"""

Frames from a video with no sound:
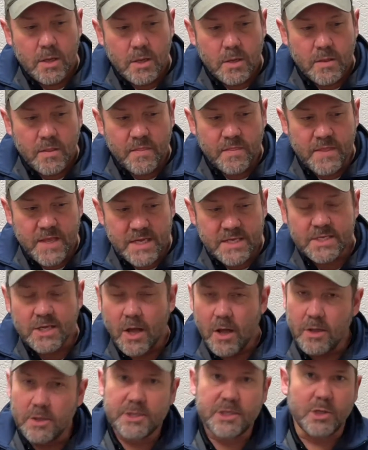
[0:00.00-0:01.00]
this
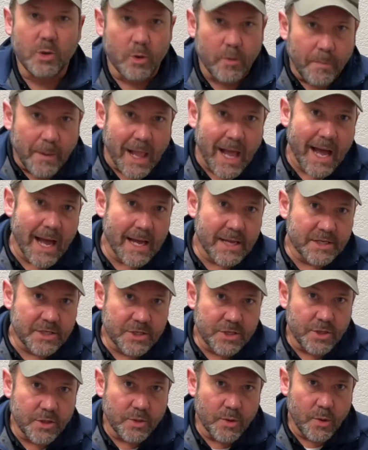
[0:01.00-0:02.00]
also applies
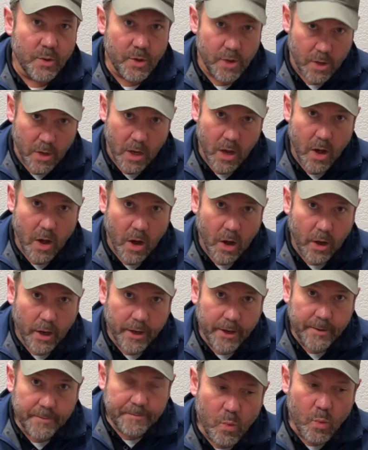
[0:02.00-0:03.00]
to your lawn.
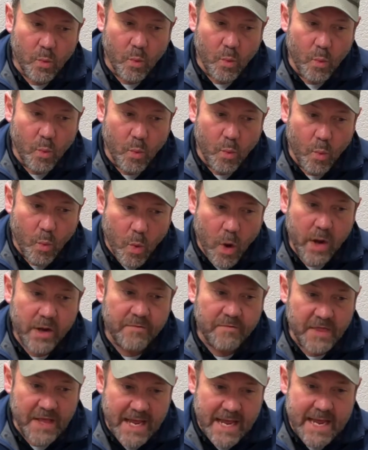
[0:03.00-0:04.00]
One
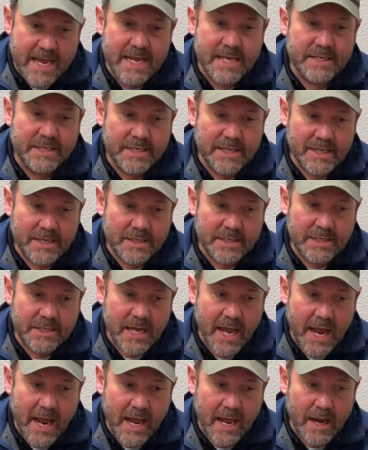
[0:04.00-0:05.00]
of the easiest
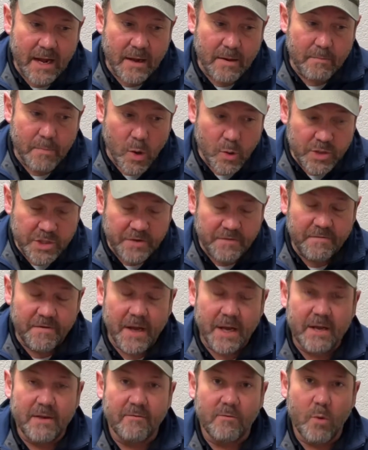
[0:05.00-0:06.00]
and most
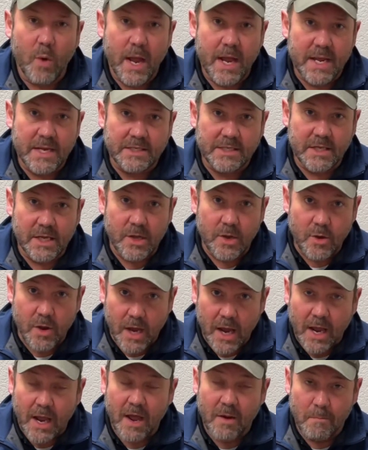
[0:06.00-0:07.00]
effective ways that you
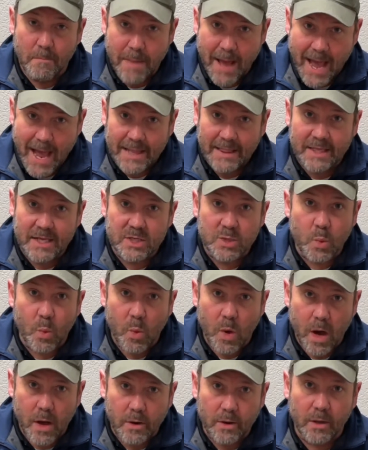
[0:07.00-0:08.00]
combat this
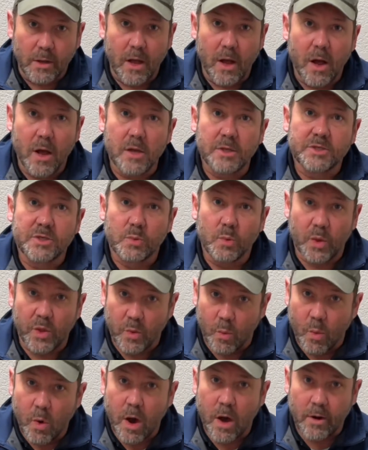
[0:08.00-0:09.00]
water loss with
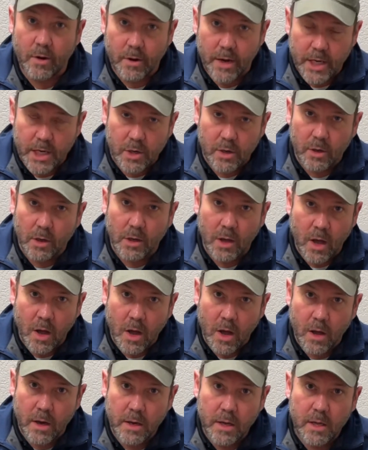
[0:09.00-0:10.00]
watering your
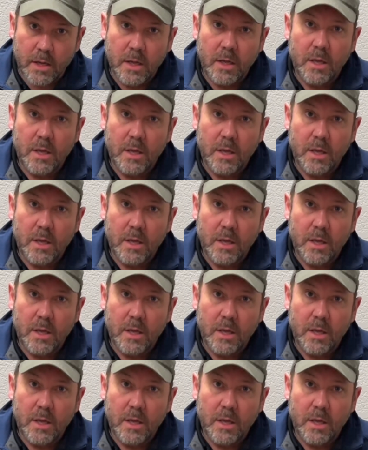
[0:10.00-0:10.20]
lawn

"""

◆ **Aim of the exercise**:
Retype exactly, please, the span from the line holding "[0:07.00-0:08.00]" through the closing line of the data, both ends included, without the pictures.

◆ **Task answer**:
[0:07.00-0:08.00]
combat this
[0:08.00-0:09.00]
water loss with
[0:09.00-0:10.00]
watering your
[0:10.00-0:10.20]
lawn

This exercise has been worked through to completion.